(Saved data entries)
- Opening Delimiter -
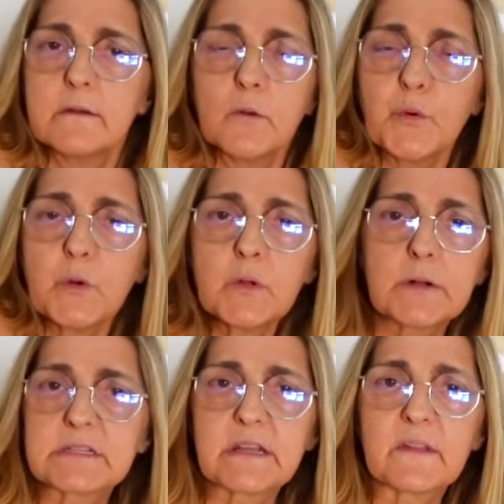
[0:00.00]
No puedo
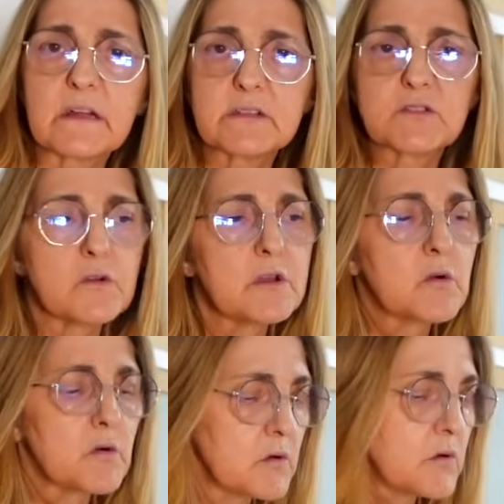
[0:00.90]
casi andar, estoy
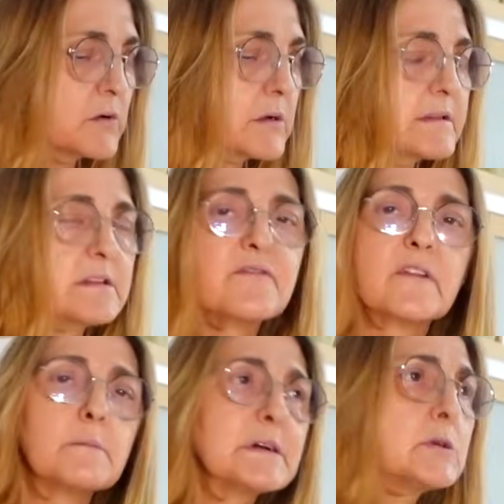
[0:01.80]
con
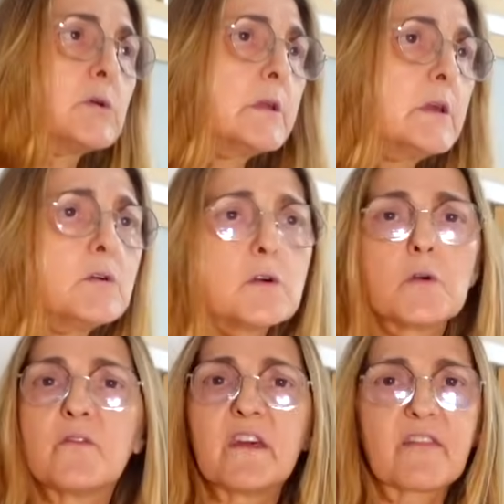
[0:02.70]
antiinflamatorios,
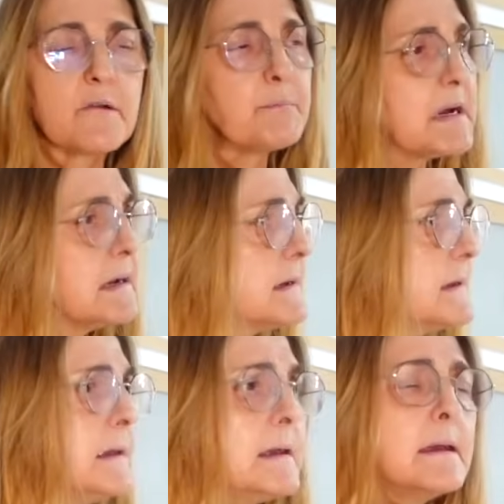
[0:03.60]
con
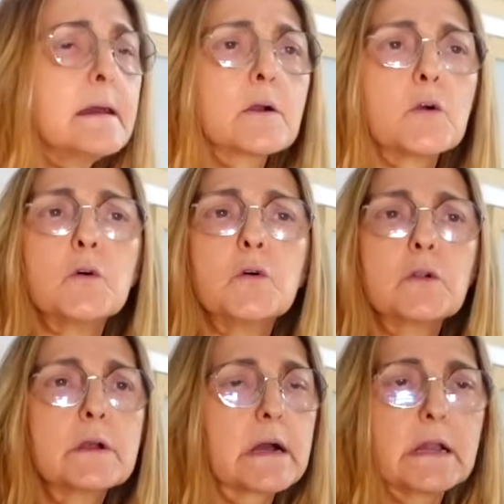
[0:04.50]
diazepam,
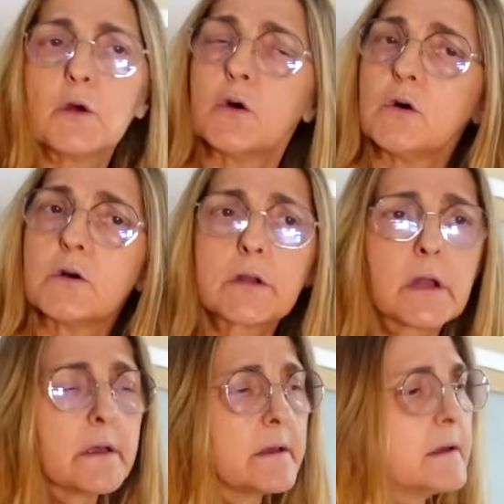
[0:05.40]
con calor,
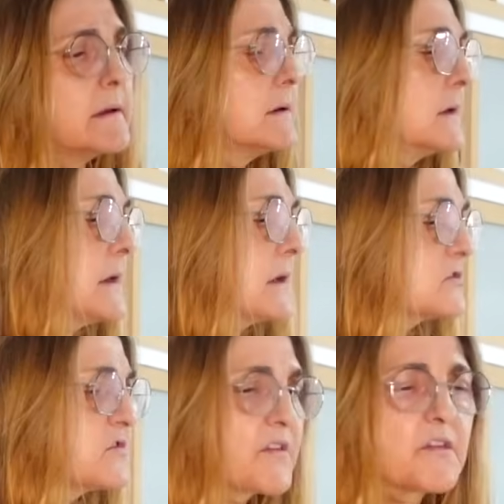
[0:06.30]
y ahora
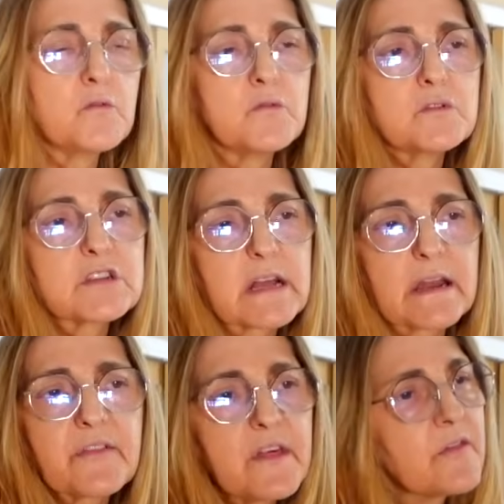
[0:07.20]
estoy haciendo unos
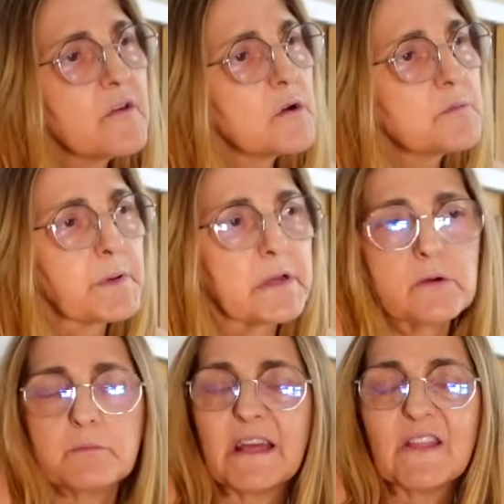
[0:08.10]
ejercicios,
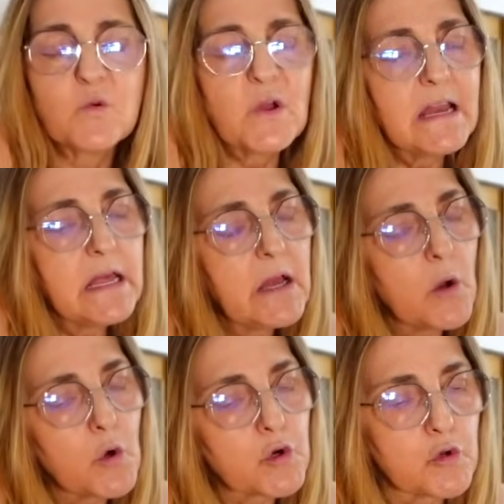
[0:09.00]
pero me duele
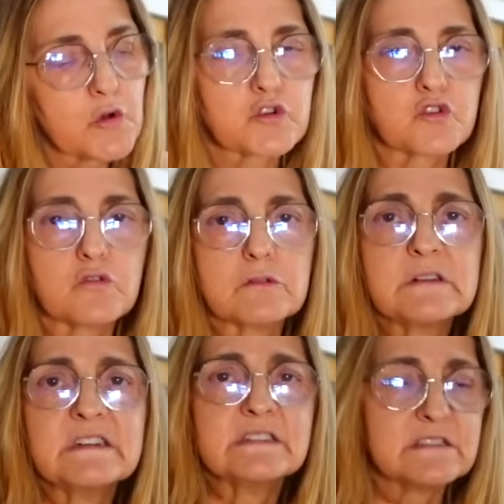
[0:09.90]
horroroso. Anda
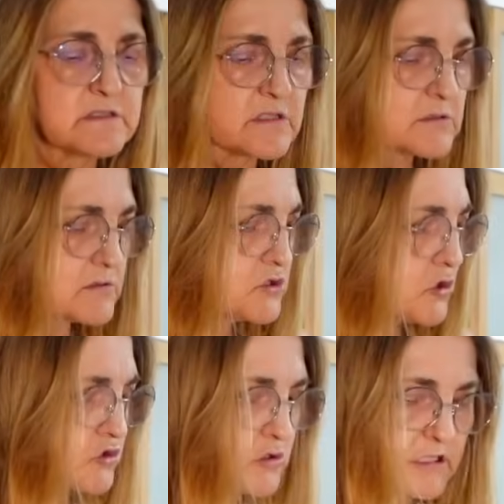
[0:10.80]
dos pasos. Yo
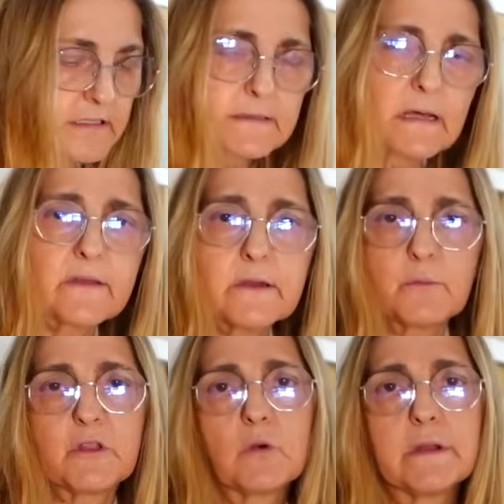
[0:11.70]
estoy sentada y, no
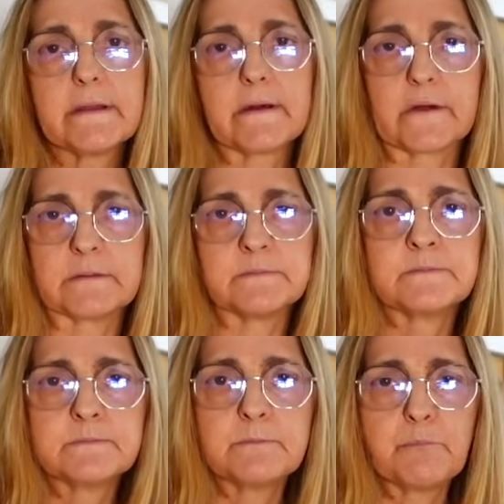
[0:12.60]
me duele nada,
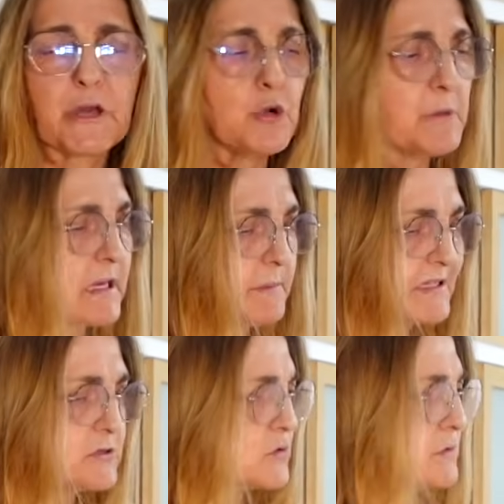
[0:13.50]
pero me
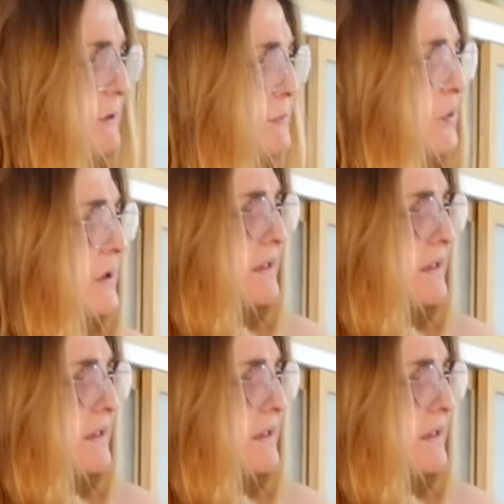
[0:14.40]
levanto, me pongo a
- Closing Delimiter -
**Work task:**
Copy every line above word for word and exclude the pictures.

**Solution to the exercise:**
[0:00.00]
No puedo
[0:00.90]
casi andar, estoy
[0:01.80]
con
[0:02.70]
antiinflamatorios,
[0:03.60]
con
[0:04.50]
diazepam,
[0:05.40]
con calor,
[0:06.30]
y ahora
[0:07.20]
estoy haciendo unos
[0:08.10]
ejercicios,
[0:09.00]
pero me duele
[0:09.90]
horroroso. Anda
[0:10.80]
dos pasos. Yo
[0:11.70]
estoy sentada y, no
[0:12.60]
me duele nada,
[0:13.50]
pero me
[0:14.40]
levanto, me pongo a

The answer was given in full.